━━ Study material ━━

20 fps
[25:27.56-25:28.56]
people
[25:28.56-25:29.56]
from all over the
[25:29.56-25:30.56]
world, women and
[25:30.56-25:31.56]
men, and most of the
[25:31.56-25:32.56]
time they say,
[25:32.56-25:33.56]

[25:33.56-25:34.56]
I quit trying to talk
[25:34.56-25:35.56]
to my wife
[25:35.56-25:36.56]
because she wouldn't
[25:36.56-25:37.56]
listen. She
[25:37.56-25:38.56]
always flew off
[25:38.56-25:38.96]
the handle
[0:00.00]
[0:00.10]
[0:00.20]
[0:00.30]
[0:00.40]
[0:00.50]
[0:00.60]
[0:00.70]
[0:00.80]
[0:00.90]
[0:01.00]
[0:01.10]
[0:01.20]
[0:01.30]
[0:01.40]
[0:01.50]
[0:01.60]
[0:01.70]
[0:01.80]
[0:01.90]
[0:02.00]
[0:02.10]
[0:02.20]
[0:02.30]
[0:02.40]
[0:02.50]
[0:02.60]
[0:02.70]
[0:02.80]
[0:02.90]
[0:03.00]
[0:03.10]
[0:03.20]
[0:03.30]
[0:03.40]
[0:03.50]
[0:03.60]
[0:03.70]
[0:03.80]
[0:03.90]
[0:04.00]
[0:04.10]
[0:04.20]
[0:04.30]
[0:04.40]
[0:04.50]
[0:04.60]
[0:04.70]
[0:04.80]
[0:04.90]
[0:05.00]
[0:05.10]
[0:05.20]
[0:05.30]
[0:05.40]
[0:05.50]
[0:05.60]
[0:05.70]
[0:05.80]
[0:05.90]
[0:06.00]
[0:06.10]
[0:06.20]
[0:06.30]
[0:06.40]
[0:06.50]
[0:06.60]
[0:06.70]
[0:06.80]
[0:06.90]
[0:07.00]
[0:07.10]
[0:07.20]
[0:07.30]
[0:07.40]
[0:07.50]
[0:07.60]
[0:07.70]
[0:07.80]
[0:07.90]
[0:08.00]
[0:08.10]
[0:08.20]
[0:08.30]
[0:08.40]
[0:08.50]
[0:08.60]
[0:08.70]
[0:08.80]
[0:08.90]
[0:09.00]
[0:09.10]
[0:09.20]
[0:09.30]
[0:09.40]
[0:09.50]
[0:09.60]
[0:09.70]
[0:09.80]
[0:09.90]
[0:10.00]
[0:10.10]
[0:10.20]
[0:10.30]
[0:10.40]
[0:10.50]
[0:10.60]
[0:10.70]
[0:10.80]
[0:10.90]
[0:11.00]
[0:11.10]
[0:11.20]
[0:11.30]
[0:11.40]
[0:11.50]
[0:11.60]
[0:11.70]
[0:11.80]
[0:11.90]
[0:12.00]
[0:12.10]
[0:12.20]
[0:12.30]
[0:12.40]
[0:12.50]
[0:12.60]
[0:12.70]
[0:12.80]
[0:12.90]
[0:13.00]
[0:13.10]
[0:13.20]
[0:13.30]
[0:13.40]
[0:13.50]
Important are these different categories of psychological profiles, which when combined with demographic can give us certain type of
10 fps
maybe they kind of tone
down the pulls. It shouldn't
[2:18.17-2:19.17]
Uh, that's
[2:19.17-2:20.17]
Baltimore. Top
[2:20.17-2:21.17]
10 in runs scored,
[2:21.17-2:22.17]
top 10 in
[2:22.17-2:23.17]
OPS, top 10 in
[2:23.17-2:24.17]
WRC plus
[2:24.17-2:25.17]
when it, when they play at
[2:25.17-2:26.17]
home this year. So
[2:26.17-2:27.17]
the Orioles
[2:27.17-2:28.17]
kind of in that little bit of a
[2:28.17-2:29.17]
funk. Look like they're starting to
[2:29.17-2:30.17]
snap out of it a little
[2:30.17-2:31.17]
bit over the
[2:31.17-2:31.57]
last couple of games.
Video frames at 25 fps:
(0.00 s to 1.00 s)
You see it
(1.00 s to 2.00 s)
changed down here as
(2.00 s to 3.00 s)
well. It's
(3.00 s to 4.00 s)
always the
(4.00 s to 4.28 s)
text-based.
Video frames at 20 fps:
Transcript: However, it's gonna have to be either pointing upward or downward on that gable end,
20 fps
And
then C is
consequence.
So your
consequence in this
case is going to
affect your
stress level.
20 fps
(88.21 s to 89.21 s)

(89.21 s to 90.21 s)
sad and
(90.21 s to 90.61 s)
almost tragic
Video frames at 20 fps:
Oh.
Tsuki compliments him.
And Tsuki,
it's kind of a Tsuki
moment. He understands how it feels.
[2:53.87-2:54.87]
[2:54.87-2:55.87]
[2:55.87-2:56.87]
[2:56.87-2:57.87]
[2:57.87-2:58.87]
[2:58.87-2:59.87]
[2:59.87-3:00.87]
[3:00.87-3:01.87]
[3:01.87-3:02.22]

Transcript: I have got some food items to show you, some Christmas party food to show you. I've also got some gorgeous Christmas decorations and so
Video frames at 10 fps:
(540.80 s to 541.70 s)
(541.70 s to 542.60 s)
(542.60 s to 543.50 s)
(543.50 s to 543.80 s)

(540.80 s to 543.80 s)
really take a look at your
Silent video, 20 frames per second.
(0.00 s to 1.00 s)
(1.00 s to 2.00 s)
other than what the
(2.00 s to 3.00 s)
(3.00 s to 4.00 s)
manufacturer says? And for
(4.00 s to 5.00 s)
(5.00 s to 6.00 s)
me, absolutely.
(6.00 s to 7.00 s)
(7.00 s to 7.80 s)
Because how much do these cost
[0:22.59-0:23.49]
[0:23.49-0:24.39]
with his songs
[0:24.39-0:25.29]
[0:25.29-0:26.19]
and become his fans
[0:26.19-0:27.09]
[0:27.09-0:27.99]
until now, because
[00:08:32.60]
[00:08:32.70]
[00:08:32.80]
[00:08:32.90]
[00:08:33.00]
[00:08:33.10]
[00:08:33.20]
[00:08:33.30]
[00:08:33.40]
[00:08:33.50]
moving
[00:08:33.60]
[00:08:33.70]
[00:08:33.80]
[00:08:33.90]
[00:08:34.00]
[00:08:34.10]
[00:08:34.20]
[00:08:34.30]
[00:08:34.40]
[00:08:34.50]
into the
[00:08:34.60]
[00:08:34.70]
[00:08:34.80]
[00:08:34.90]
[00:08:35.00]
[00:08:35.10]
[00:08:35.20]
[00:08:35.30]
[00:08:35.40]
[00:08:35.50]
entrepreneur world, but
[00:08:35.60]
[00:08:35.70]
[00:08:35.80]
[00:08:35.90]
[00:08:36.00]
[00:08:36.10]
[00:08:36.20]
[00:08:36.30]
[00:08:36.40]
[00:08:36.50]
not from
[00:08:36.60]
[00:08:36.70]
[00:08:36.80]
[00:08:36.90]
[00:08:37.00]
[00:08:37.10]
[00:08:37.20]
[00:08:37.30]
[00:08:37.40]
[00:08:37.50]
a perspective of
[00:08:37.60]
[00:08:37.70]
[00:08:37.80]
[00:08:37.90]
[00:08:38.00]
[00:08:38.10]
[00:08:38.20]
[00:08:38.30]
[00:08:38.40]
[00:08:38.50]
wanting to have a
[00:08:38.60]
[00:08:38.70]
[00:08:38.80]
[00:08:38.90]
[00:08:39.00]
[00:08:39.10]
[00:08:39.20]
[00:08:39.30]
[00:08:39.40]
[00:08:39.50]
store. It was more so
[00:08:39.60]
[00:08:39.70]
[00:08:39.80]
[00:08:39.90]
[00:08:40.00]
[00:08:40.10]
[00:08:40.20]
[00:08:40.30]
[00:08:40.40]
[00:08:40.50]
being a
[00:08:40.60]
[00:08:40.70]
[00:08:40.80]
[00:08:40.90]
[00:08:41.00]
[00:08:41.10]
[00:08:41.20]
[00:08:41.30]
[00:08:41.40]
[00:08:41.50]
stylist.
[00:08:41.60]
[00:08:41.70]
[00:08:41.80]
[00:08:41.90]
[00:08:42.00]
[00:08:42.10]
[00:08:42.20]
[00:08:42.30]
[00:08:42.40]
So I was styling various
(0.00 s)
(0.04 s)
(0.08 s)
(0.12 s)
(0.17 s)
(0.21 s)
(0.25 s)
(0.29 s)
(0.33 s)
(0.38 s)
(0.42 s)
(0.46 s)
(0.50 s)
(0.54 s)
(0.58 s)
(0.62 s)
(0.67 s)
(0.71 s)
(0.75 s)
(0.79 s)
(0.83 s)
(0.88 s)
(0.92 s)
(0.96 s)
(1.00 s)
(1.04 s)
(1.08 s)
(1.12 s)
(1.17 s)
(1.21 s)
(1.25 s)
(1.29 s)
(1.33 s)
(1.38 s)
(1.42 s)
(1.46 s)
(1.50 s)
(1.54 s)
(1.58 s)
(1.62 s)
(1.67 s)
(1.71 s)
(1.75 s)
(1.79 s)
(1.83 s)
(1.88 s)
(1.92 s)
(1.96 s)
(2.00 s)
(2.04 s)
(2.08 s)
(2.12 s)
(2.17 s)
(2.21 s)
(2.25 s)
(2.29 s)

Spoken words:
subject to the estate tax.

━━━

The problem:
Output nothing but the line containing "[00:08:39.10]" and each line after it in the entries above, exactly as written.

Response to the task:
[00:08:39.10]
[00:08:39.20]
[00:08:39.30]
[00:08:39.40]
[00:08:39.50]
store. It was more so
[00:08:39.60]
[00:08:39.70]
[00:08:39.80]
[00:08:39.90]
[00:08:40.00]
[00:08:40.10]
[00:08:40.20]
[00:08:40.30]
[00:08:40.40]
[00:08:40.50]
being a
[00:08:40.60]
[00:08:40.70]
[00:08:40.80]
[00:08:40.90]
[00:08:41.00]
[00:08:41.10]
[00:08:41.20]
[00:08:41.30]
[00:08:41.40]
[00:08:41.50]
stylist.
[00:08:41.60]
[00:08:41.70]
[00:08:41.80]
[00:08:41.90]
[00:08:42.00]
[00:08:42.10]
[00:08:42.20]
[00:08:42.30]
[00:08:42.40]
So I was styling various
(0.00 s)
(0.04 s)
(0.08 s)
(0.12 s)
(0.17 s)
(0.21 s)
(0.25 s)
(0.29 s)
(0.33 s)
(0.38 s)
(0.42 s)
(0.46 s)
(0.50 s)
(0.54 s)
(0.58 s)
(0.62 s)
(0.67 s)
(0.71 s)
(0.75 s)
(0.79 s)
(0.83 s)
(0.88 s)
(0.92 s)
(0.96 s)
(1.00 s)
(1.04 s)
(1.08 s)
(1.12 s)
(1.17 s)
(1.21 s)
(1.25 s)
(1.29 s)
(1.33 s)
(1.38 s)
(1.42 s)
(1.46 s)
(1.50 s)
(1.54 s)
(1.58 s)
(1.62 s)
(1.67 s)
(1.71 s)
(1.75 s)
(1.79 s)
(1.83 s)
(1.88 s)
(1.92 s)
(1.96 s)
(2.00 s)
(2.04 s)
(2.08 s)
(2.12 s)
(2.17 s)
(2.21 s)
(2.25 s)
(2.29 s)

Spoken words:
subject to the estate tax.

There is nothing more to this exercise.